Ein Unbekannter ist der Riesaer in der Kleingartenanlage aber nicht. Seit Ende der 80er Jahre haben seine Eltern schon einen Garten im Reiter. Man kennt sich also – zumindest in der direkten Nachbarschaft. „Bei vielen bin ich schon als Zweijähriger durch den Garten gerannt.“ Tietze kann sich an viele schöne Sommer in der Anlage erinnern. Ganze Tage habe er im elterlichen Garten verbracht. „Damals gab es in der Nähe noch das Bad, den Spielplatz und den Fußballplatz der Marinekameradschaft.“

Und wenn der Zirkus direkt neben dem Gartengelände haltmachte, dann halfen die Kinder beim Aufbau der Zelte, erinnert sich der 31-Jährige. Eine der wenigen negativen Erinnerungen betrifft das Hochwasser. Auch die Laube seiner Eltern sei davon betroffen gewesen. „So hoch stand das Wasser in der Laube“, sagt er und hält die Hand etwa auf Brusthöhe in den Türrahmen. Die Lage außerhalb des Überschwemmungsgebiets war deshalb ein entscheidendes Kriterium bei der Gartensuche. Das andere war die Größe. Neben dem Gärtnern wolle er eben auch noch Zeit fürs Fußballspielen und fürs Fitnessstudio haben.

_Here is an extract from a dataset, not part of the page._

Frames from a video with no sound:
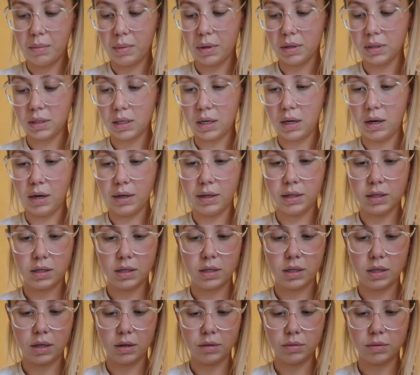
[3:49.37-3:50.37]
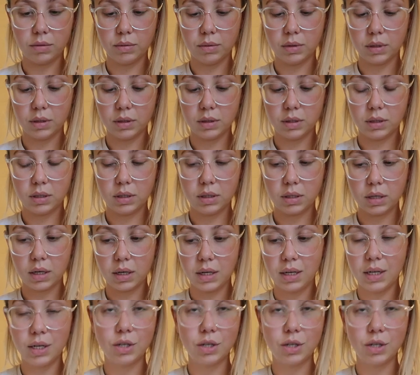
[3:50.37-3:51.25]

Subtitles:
because he liked those ones.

Und dann wäre da ja noch die neue Vorstandstätigkeit, die auch Zeit frisst. Dass er gewählt wurde, das musste er erst einmal sacken lassen, sagt Tietze. „Ich hab’ meine Freundin angerufen und ihr gesagt: Du, ich hab was ganz Blödes gemacht.“ Seine Lebensgefährtin habe erst einmal an einen dummen Scherz geglaubt.

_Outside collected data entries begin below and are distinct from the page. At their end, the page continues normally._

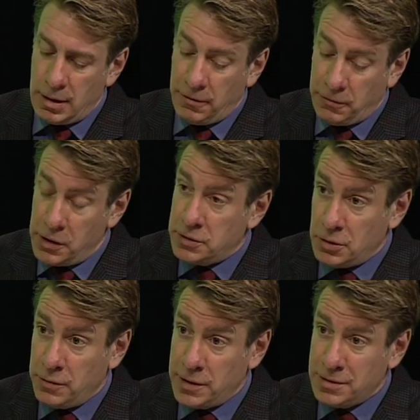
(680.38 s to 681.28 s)
free
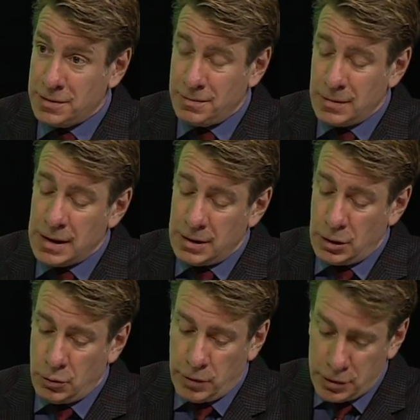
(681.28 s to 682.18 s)
service
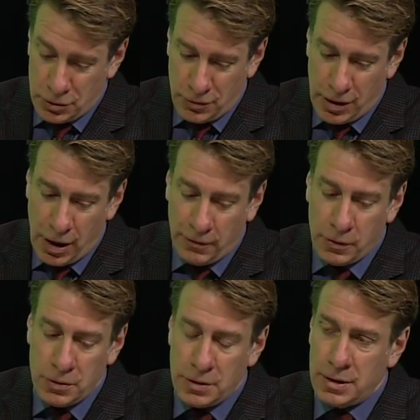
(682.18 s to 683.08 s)
that the registry
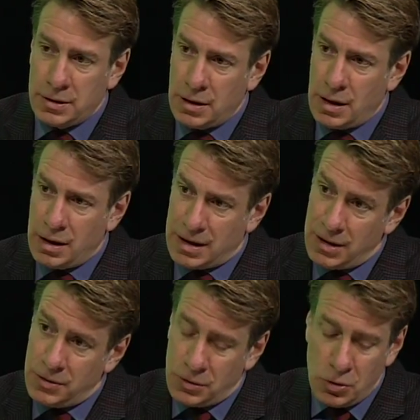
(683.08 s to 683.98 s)
offers. It's a
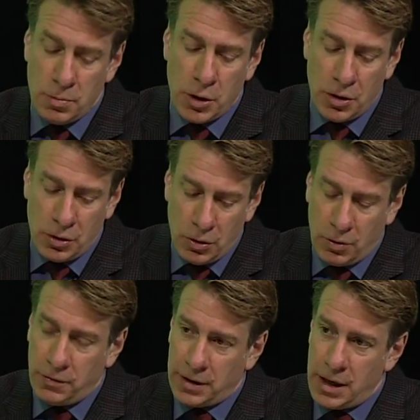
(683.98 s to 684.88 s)
consumer
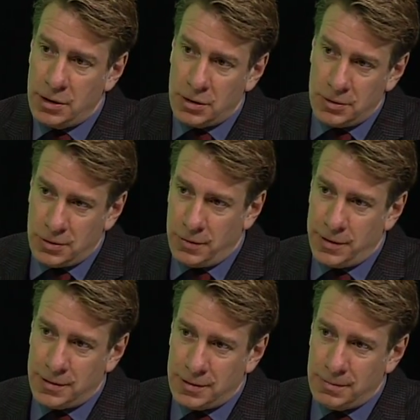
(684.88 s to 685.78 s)
notification service.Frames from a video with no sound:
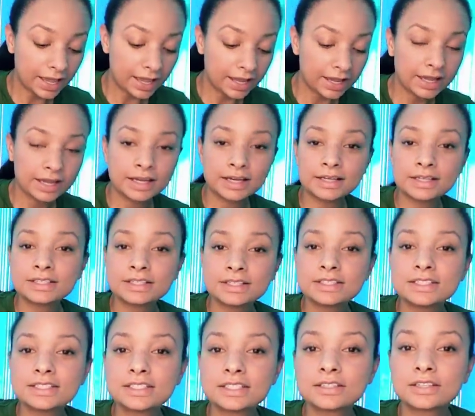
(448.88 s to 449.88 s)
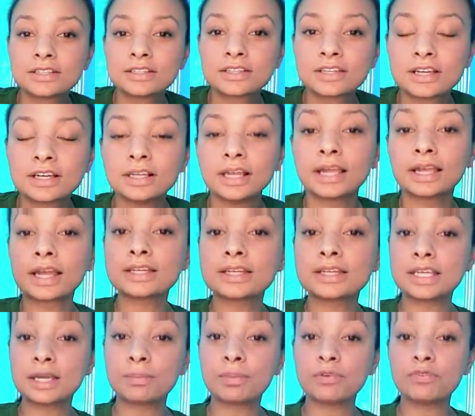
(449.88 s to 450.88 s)
And, like I
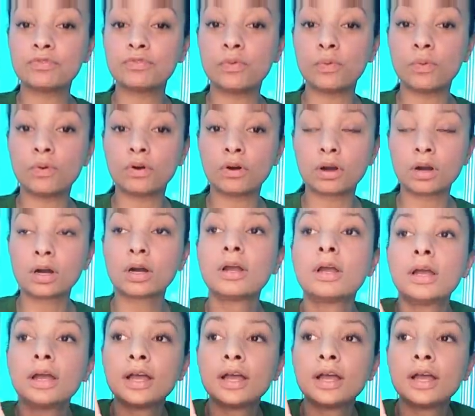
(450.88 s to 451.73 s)
said before,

Mittlerweile hat er damit begonnen, sich einzuarbeiten. Auch dafür wird noch einiges an Zeitaufwand erforderlich sein. Er könne viele Kleingärtner verstehen, die schon deshalb nicht für den Vorstand kandidieren konnten. „Ich bin da in der glücklichen Situation, dass ich flexible Arbeitszeiten habe“, sagt Tietze, der für eine Krankenkasse als Kundenberater im Außendienst arbeitet. Davon profitiert er auch noch in anderer Hinsicht, sagt er. Einfach, weil er viele Leute in Riesa kenne.

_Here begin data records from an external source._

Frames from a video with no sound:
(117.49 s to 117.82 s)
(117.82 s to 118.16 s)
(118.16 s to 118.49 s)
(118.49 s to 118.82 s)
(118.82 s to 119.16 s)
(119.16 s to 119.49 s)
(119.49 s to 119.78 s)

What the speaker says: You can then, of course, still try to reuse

„Dieses Wissen, an wen man sich bei bestimmten Fragen wenden kann – das ist sicher ein Vorteil.“ Überhaupt habe schon so mancher Gratulant auch gleich seine Unterstützung angeboten. Und dann seien da ja noch drei andere Kleingärtner, die an jenem 18. März gewählt wurden. Der Vorstand, der bestehe ja zum Glück nicht nur aus seiner Person. Es gebe in jedem Fall die Chance, etwas zu bewegen. Wohlgemerkt, ohne das Rad ganz neu zu erfinden.

In welche Richtung sich die Kleingartenanlage unter dem neuen Vorstand entwickeln wird, das lässt Tietze noch offen. Er bittet die anderen Kleingärtner vor allem um Zeit, denn die vier Neuen müssen sich erst einmal einen Überblick verschaffen. Im April stehen erst einmal Gespräche mit den Wegewarten an. Dann werde man weitersehen, verspricht er. Klingt gar nicht so sehr nach Bauchentscheidung. Sondern vielmehr: gut überlegt.